New Tracking Frontier: Your License Plates (VIDEO)Submitted by emalvini on Sat, 09/29/2012 - 17:15
New Tracking Frontier: Your License Plates (VIDEO)
By JULIA ANGWIN and JENNIFER VALENTINO-DEVRIES
For more than two years, the police in San Leandro, Calif., photographed Mike Katz-Lacabe's Toyota Tercel almost weekly. They have shots of it cruising along Estudillo Avenue near the library, parked at his friend's house and near a coffee shop he likes. In one case, they snapped a photo of him and his two daughters getting out of a car in his driveway.
Mr. Katz-Lacabe isn't charged with, or suspected of, any crime. Local police are tracking his vehicle automatically, using cameras mounted on a patrol car that record every nearby vehicle—license plate, time and location.
"Why are they keeping all this data?" says Mr. Katz-Lacabe, who obtained the photos of his car through a public-records request. "I've done nothing wrong."

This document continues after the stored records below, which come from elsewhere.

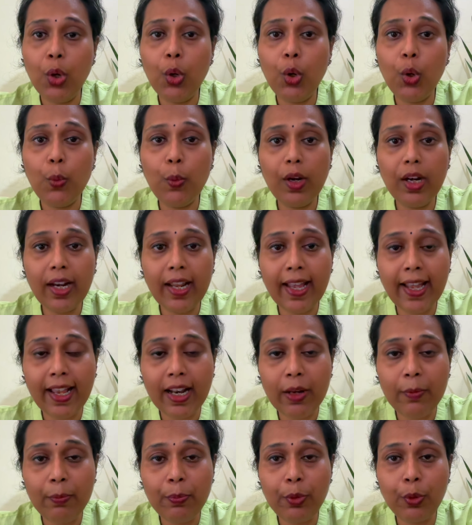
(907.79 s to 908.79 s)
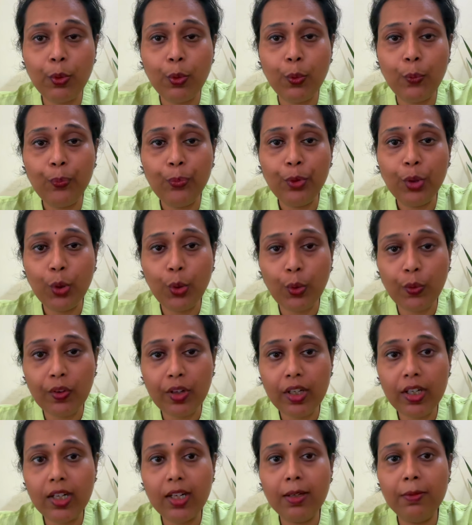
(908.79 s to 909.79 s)
who will help you
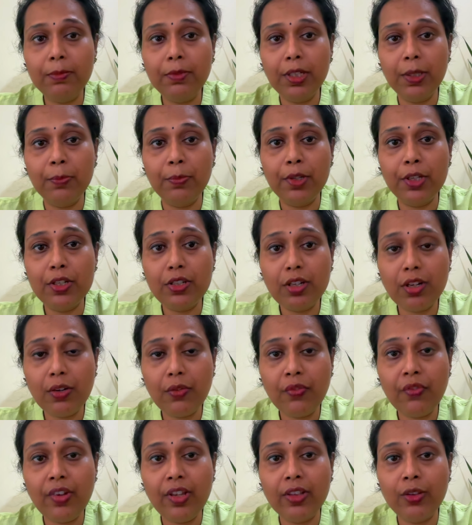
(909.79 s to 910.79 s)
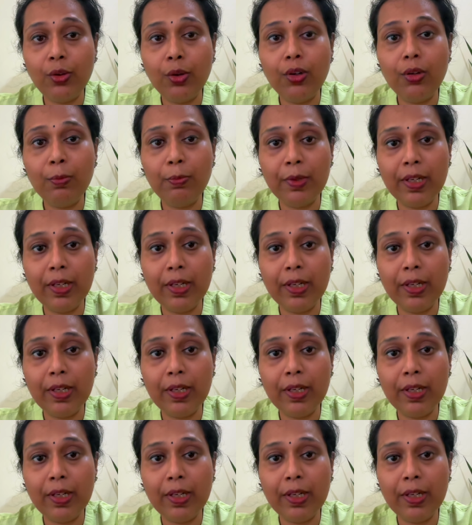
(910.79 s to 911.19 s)
overcome depression without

Until recently it was far too expensive for police to track the locations of innocent people such as Mr. Katz-Lacabe. But as surveillance technologies decline in cost and grow in sophistication, police are rapidly adopting them. Private companies are joining, too. At least two start-up companies, both founded by "repo men"—specialists in repossessing cars or property from deadbeats—are currently deploying camera-equipped cars nationwide to photograph people's license plates, hoping to profit from the data they collect.